- _Saved data entries_
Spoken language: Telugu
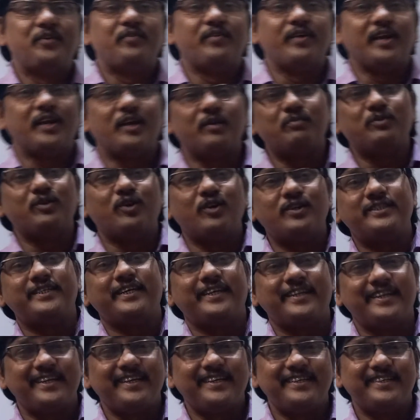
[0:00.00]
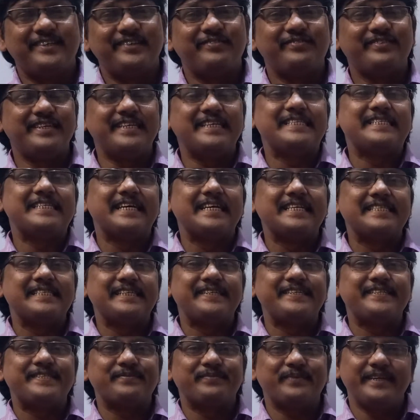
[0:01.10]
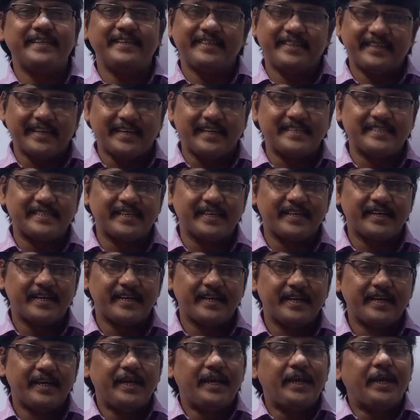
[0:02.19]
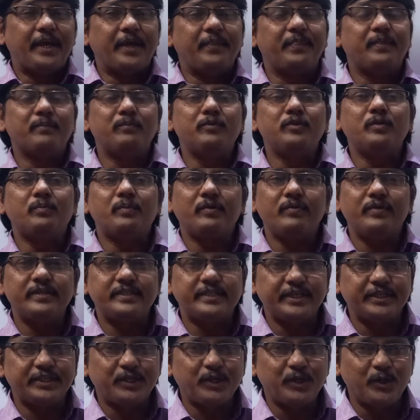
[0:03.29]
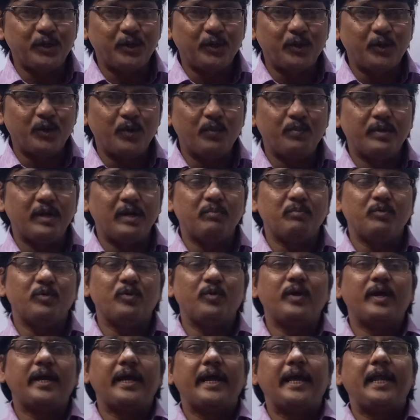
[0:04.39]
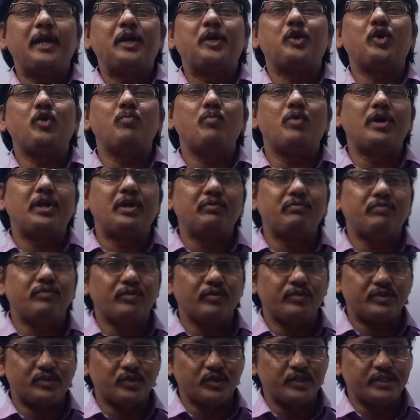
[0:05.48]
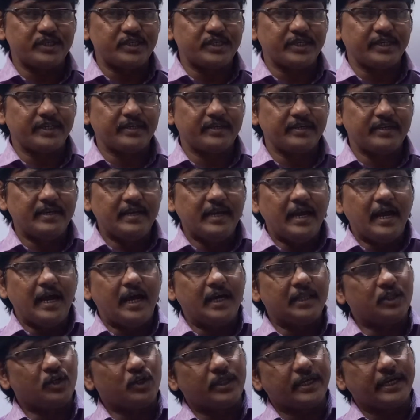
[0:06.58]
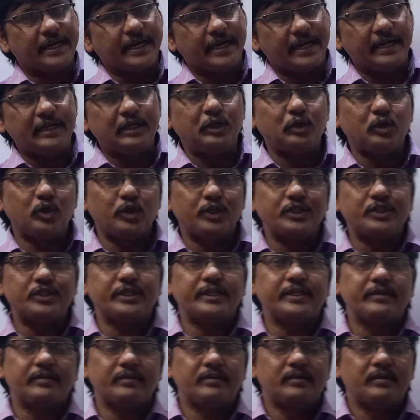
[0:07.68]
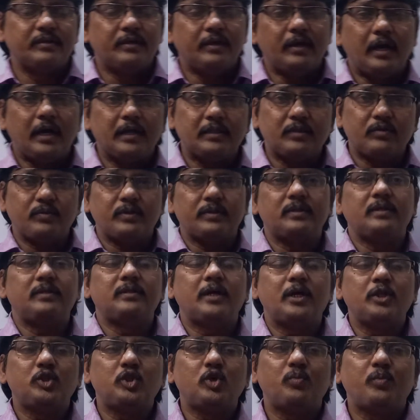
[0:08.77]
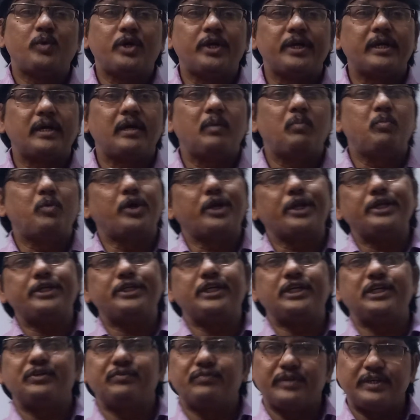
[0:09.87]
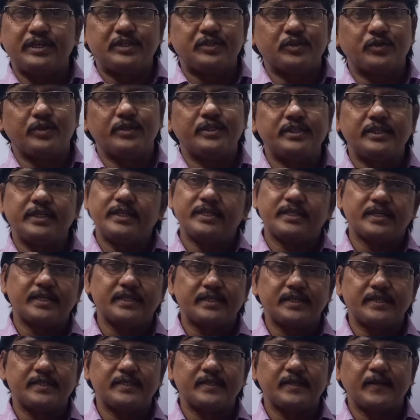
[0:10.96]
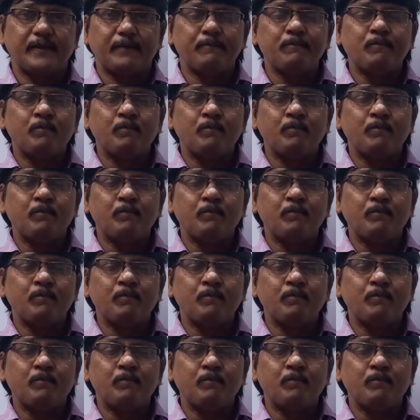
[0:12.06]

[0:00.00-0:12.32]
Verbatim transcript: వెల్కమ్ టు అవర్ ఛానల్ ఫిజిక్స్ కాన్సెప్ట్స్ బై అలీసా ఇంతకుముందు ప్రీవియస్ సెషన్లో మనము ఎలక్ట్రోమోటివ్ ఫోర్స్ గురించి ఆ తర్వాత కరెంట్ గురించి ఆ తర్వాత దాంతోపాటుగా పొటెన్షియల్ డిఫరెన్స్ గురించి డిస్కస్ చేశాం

- _Work to be completed_
Make an exact copy of all entries above, dropping the images.

- _Answer for this exercise_
Spoken language: Telugu
[0:00.00]
[0:01.10]
[0:02.19]
[0:03.29]
[0:04.39]
[0:05.48]
[0:06.58]
[0:07.68]
[0:08.77]
[0:09.87]
[0:10.96]
[0:12.06]

[0:00.00-0:12.32]
Verbatim transcript: వెల్కమ్ టు అవర్ ఛానల్ ఫిజిక్స్ కాన్సెప్ట్స్ బై అలీసా ఇంతకుముందు ప్రీవియస్ సెషన్లో మనము ఎలక్ట్రోమోటివ్ ఫోర్స్ గురించి ఆ తర్వాత కరెంట్ గురించి ఆ తర్వాత దాంతోపాటుగా పొటెన్షియల్ డిఫరెన్స్ గురించి డిస్కస్ చేశాం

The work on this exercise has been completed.